In the past, a painless procedure has been guaranteed by a combination of sodium thiopental for unconsciousness, pancuronium bromide to paralyze and stop breath, and potassium chloride to stop the heart. Since 2008, however, executioners have had difficulty obtaining sodium thiopental after US manufacturers stopped producing it and the European Union placed a ban on its export in protest of the death penalty. Shortages have led to a flourishing of unregulated pharmacies that spit out replacement drugs, but those replacements and their role in a recent spate of botched executions have come under fire in recent months. Midazolam, one popular replacement, was used in a number of high-profile cases, and its potential to leave a prisoner conscious as two other painful drugs are injected spurred inmates’ legal teams to seek the judgment of the nation's highest court. 

That the Court agreed to hear the case is not surprising: 2014, by many measures, was the worst year in the history of lethal injections. First, there was Michael Wilson in Oklahoma, who was able to famously utter, as the drugs coursed through his veins, “I feel my whole body burning.” A week after that, Dennis McGuire gasped through a 25-minute death in Ohio, and in July, Arizona chose to inject the very same drugs into Joseph Rudolph Wood III at 1:57 p.m.––he was pronounced dead an hour-and-52-minutes later.

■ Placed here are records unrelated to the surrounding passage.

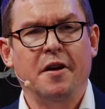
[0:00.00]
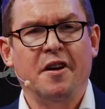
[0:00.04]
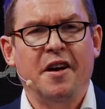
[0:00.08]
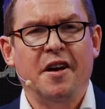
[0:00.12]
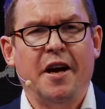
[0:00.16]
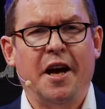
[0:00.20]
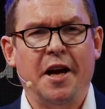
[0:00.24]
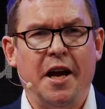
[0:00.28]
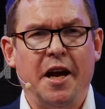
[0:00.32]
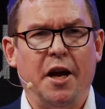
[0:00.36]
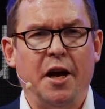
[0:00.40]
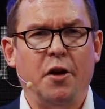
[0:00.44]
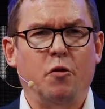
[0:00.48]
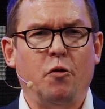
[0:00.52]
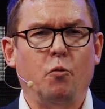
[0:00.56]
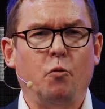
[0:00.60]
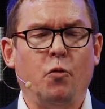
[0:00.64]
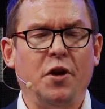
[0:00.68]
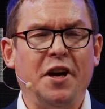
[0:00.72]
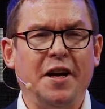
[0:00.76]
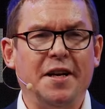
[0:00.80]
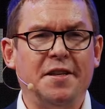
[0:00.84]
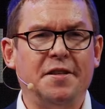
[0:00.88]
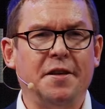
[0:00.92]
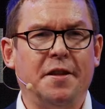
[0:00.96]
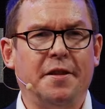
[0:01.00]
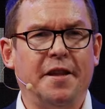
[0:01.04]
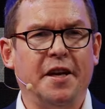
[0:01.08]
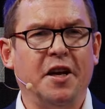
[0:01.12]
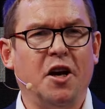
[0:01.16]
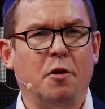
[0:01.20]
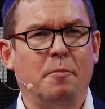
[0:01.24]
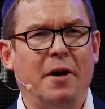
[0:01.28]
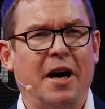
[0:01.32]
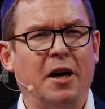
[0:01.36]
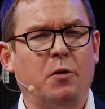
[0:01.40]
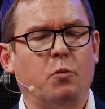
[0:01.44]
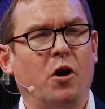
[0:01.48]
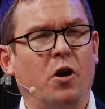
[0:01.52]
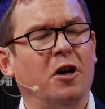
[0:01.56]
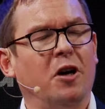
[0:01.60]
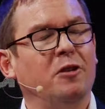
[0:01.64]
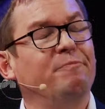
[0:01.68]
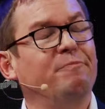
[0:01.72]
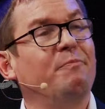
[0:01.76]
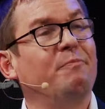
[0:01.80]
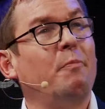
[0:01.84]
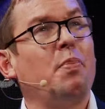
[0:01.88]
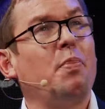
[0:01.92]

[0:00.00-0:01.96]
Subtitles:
And then we need to think about, well,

But the most egregious botched execution happened in Oklahoma, after both Wilson and McGuire in Ohio presented strong cases for finding another method. After 51 minutes of trying to place an IV, executioners eventually pushed a catheter straight through a vein in Lockett’s groin, filling his tissue with the drugs instead of his bloodstream. Executioners closed the blinds and tried to call off the procedure as their patient grimaced and writhed on the gurney, but they were ultimately unsuccessful; Lockett eventually died of a heart attack. 

So in the first execution since Lockett’s disturbing death, Oklahoma injected Charles Warner with the same controversial drugs despite protests and an appeal by Warner to the Supreme Court earlier this month. (Warner was also one of the inmates who filed the case in the first place). According to an Associated Press reporter who was a witness to the execution, Warner displayed no physical signs of distress or pain, but did utter some troubling words after the first of the three drugs was administered. “My body is on fire,” he said.

The Court in 2008 was firm in maintaining that lethal injections were as suitable a way as any to dispose of the nation’s most heinous offenders. But considering that until then, the same drugs were used routinely in lethal injections, the Court would have been unlikely to rule in a direction that would inherently weigh the efficacy of the practice itself. But with the proliferation of drugs like mizadolan, and the troubling cases to which they are connected, a ruling that at least questions their safety seems likely. For those on death row, it’s the least they can hope for.

“The drugs and drug combination used in executions today vary tremendously across different jurisdictions,” Biach said. “This experimentation has led to the predictable, but tragic result of multiple botched executions. The Court’s guidance on the practices currently employed in lethal injection is urgently needed.”